While considerable time - two and a half years – elapsed before the Court of Appeal, the Court observes that, according to the Court of Appeal’s judgment, the applicant filed ten supplementary submissions between 9 March 1998 and 28 June 1999. Those submissions were subsequently not taken into account as they had been filed after the time-limit for the appeal had elapsed. On 1 September 1999 the Court of Appeal, without an oral hearing, rejected the applicant’s appeal. The Court considers that the applicant, having filed a multitude of submissions after the time-limit for the appeal had elapsed, bore some responsibility for the length of the proceedings before the Court of Appeal.

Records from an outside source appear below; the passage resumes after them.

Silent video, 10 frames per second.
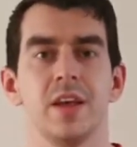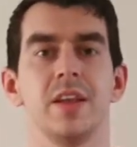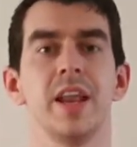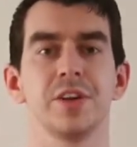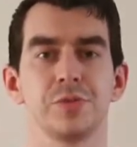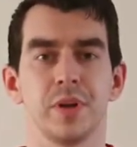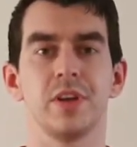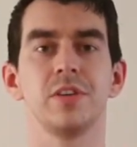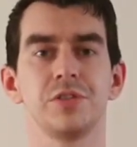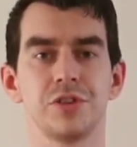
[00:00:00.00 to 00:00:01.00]
Next
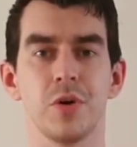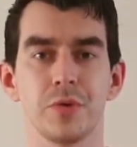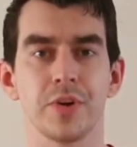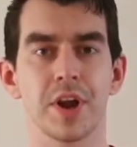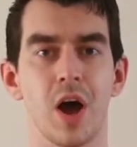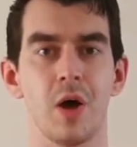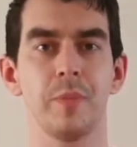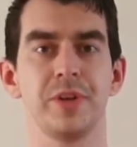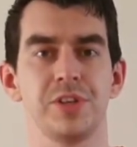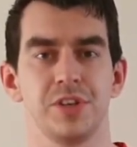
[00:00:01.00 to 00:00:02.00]
one, shoulder and
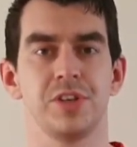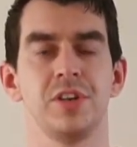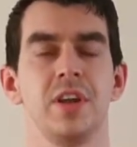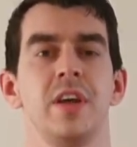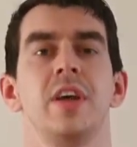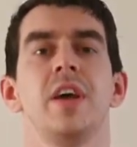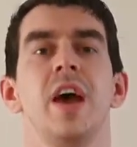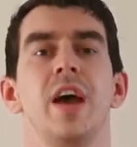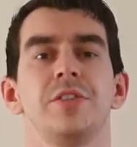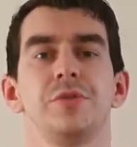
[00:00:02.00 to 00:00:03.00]
arm position.
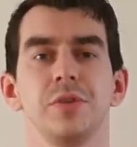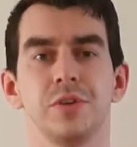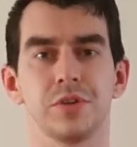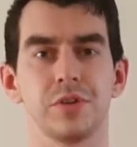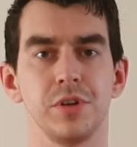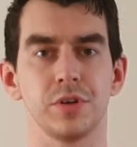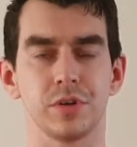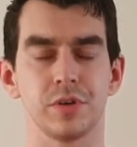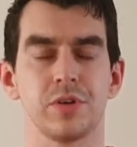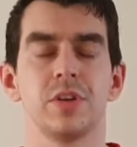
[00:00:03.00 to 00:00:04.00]
So you want
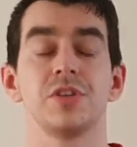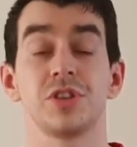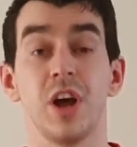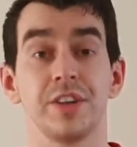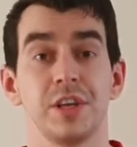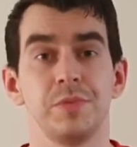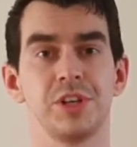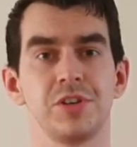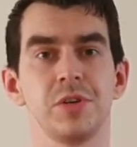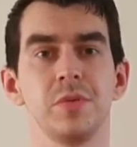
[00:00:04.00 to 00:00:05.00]
your starting
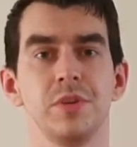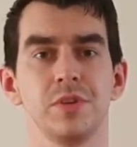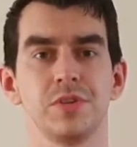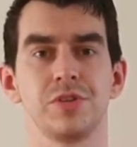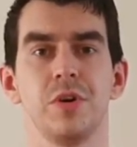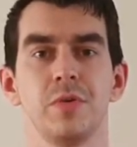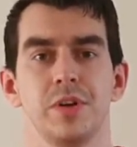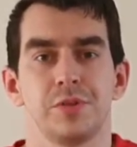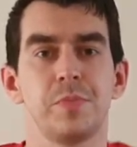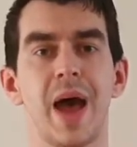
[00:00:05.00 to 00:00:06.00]
position, your
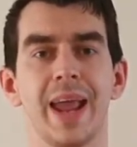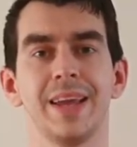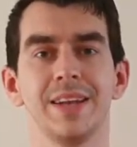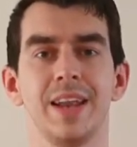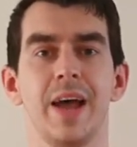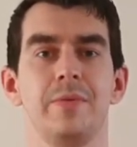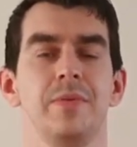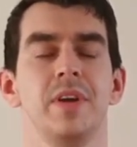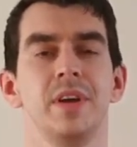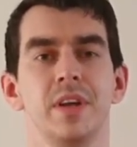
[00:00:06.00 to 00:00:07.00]
shoulders back and down.
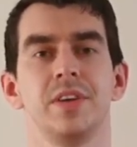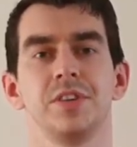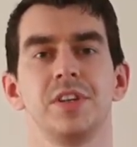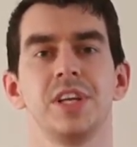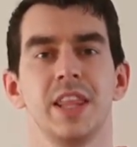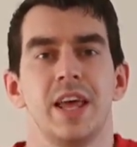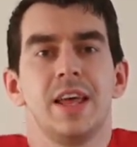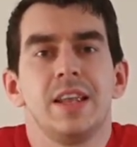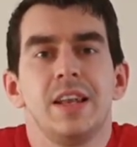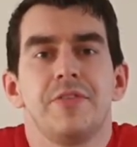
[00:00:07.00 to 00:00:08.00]
So to get
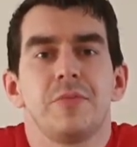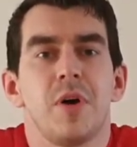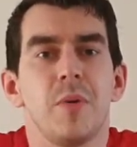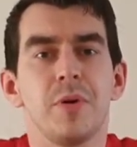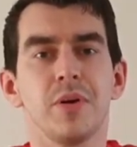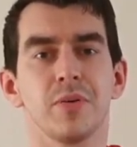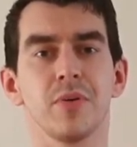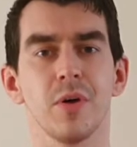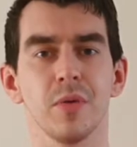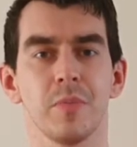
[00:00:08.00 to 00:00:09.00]
there, lift them up,
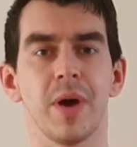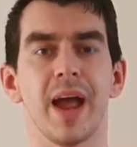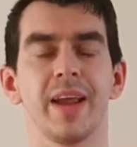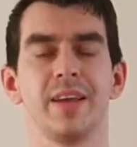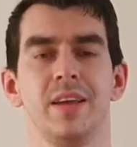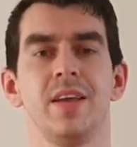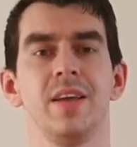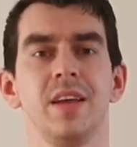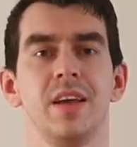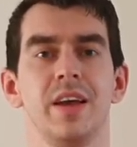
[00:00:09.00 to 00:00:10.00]
roll them back,
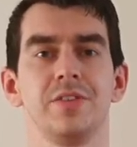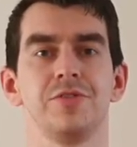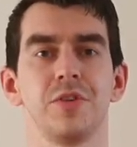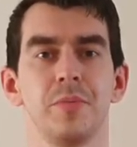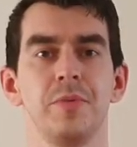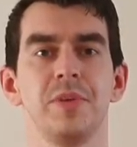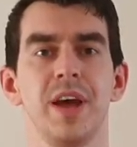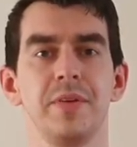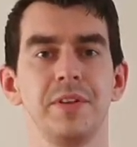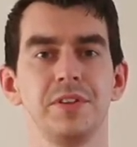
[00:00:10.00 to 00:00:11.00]
and drop them
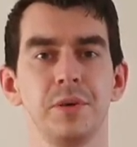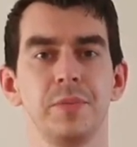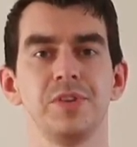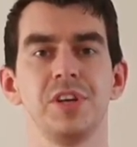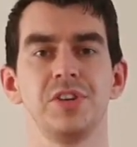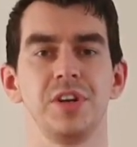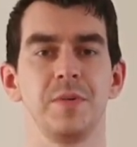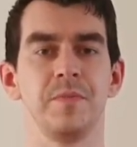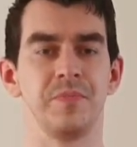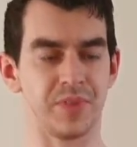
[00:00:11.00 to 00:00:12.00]
down into position.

The subsequent period of some seven months until, on 20 April 2000, the Supreme Court refused the applicant leave to appeal, is unexceptional.
Although, therefore, the impugned proceedings took four years ten months and five days, they involved no less than three judicial levels. The Court cannot detect any significant period of inactivity for which the authorities alone could be held responsible and does not find that the delay could warrant the conclusion that the procedure, seen as a whole, notwithstanding what was at stake, exceeded a reasonable time (see Kroenitz v. Poland , § 22, cited above).
It follows that this complaint is manifestly ill-founded and must be rejected in accordance with Article 35 §§ 3 and 4 of the Convention.
For these reasons, the Court unanimously
Declares the application inadmissible.